**PROBLEM TO SOLVE**
Once you find the line containing "[13:26.76-13:27.76]", set down exactly that line and every one after it through the end of the listing below, with both ends included and any pictures omitted.

**DATA EXCERPTS**

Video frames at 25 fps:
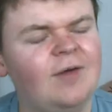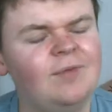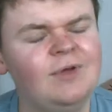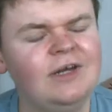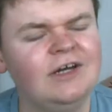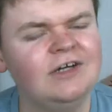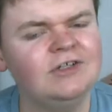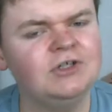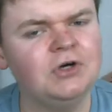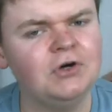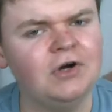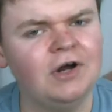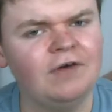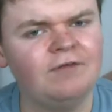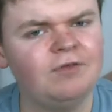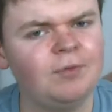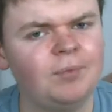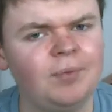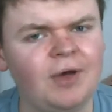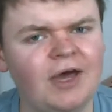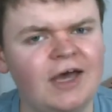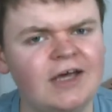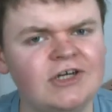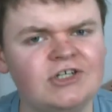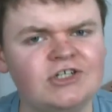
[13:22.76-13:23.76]
mean, I don't have the
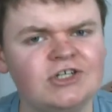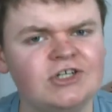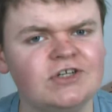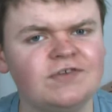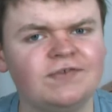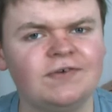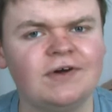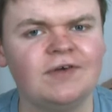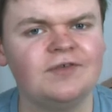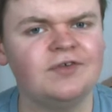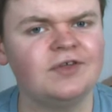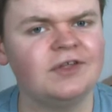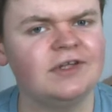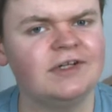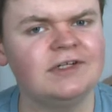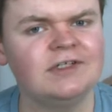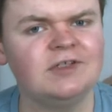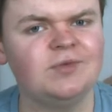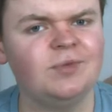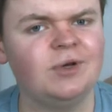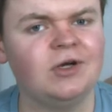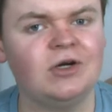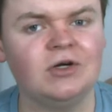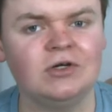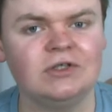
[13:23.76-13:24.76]
patience for everything
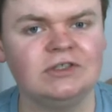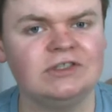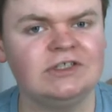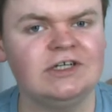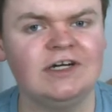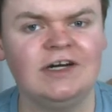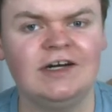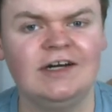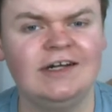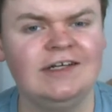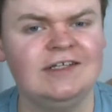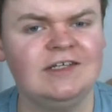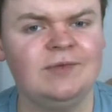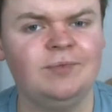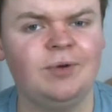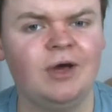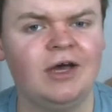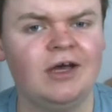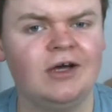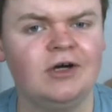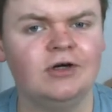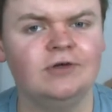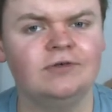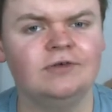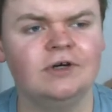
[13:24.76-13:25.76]
to be cooked in an easy
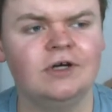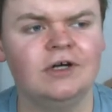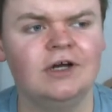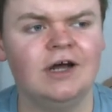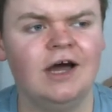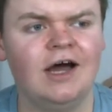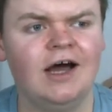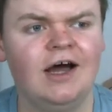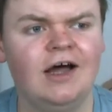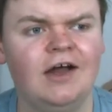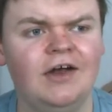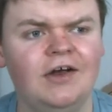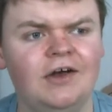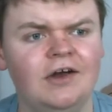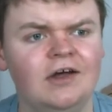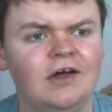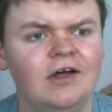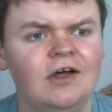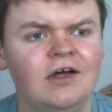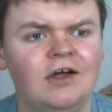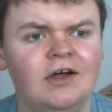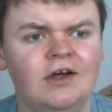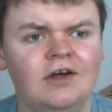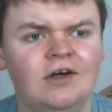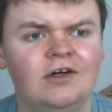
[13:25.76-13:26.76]
bake oven, and
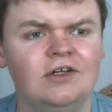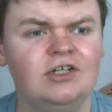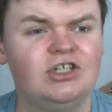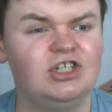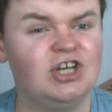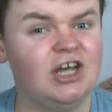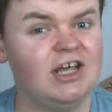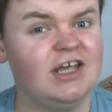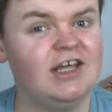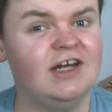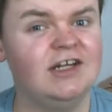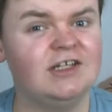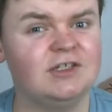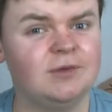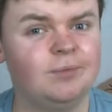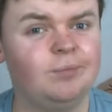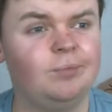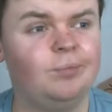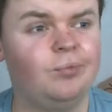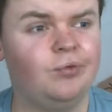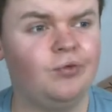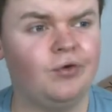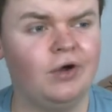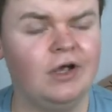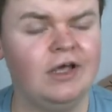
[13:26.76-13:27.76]
chicken is a
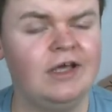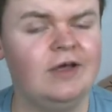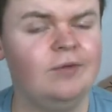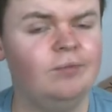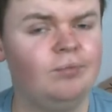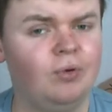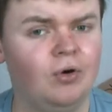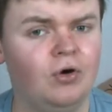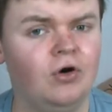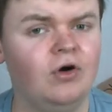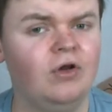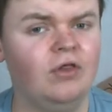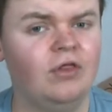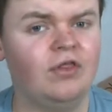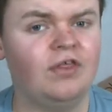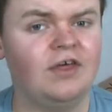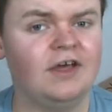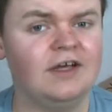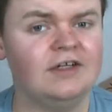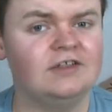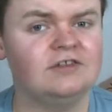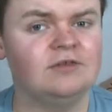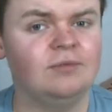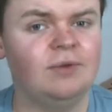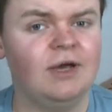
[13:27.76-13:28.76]
pretty important
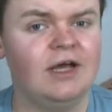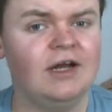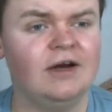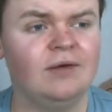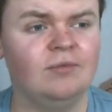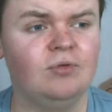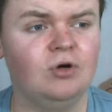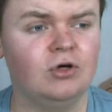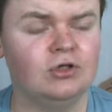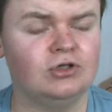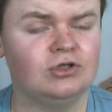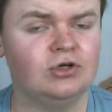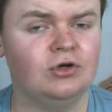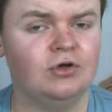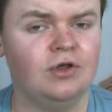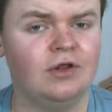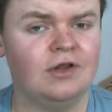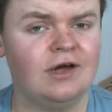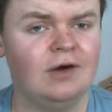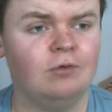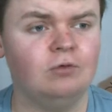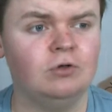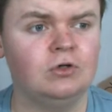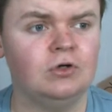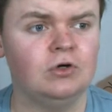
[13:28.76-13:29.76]
thing to me, and I'm not sure
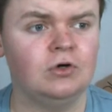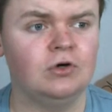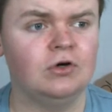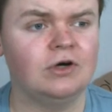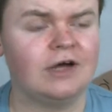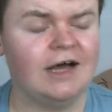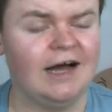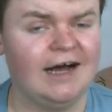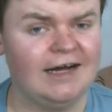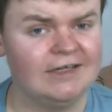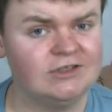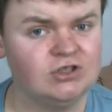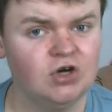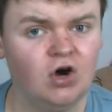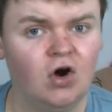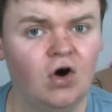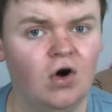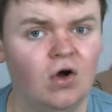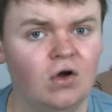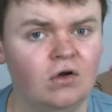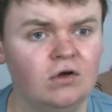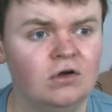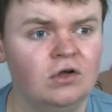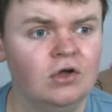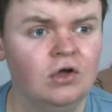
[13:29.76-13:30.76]
that would cook at
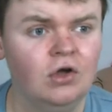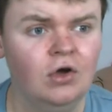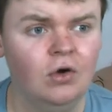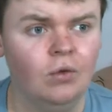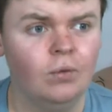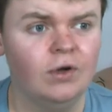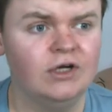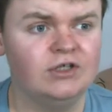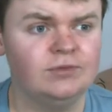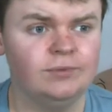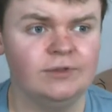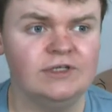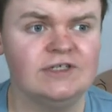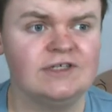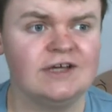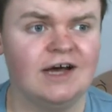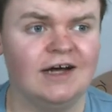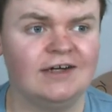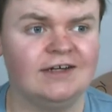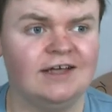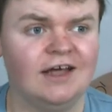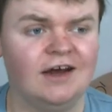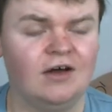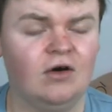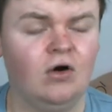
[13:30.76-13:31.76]
all, which means that
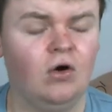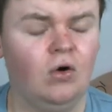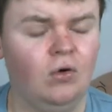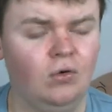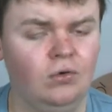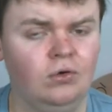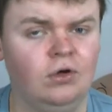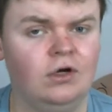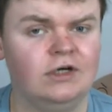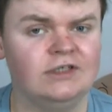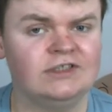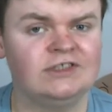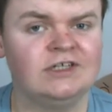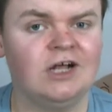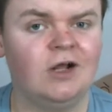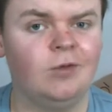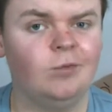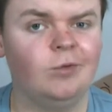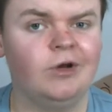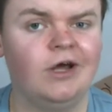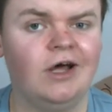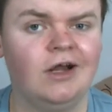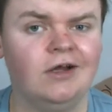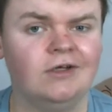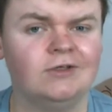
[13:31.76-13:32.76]
I'd get a whole lot of
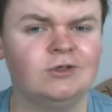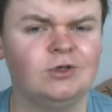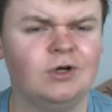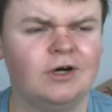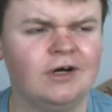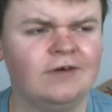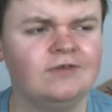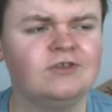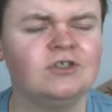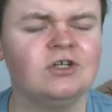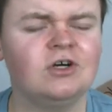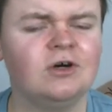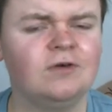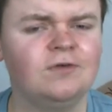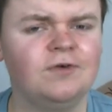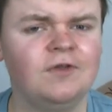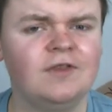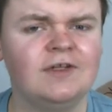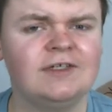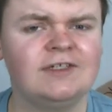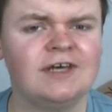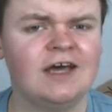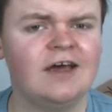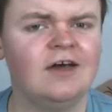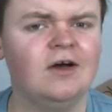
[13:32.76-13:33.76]
salmonella, so I'd have to go for
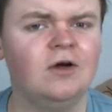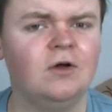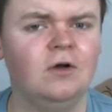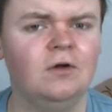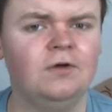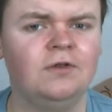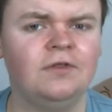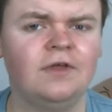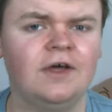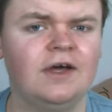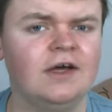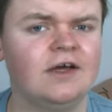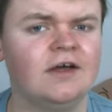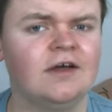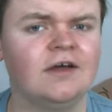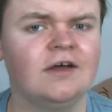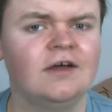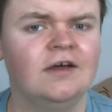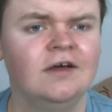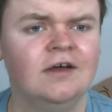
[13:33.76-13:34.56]
the day old thing.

**PROBLEM SOLUTION**
[13:26.76-13:27.76]
chicken is a
[13:27.76-13:28.76]
pretty important
[13:28.76-13:29.76]
thing to me, and I'm not sure
[13:29.76-13:30.76]
that would cook at
[13:30.76-13:31.76]
all, which means that
[13:31.76-13:32.76]
I'd get a whole lot of
[13:32.76-13:33.76]
salmonella, so I'd have to go for
[13:33.76-13:34.56]
the day old thing.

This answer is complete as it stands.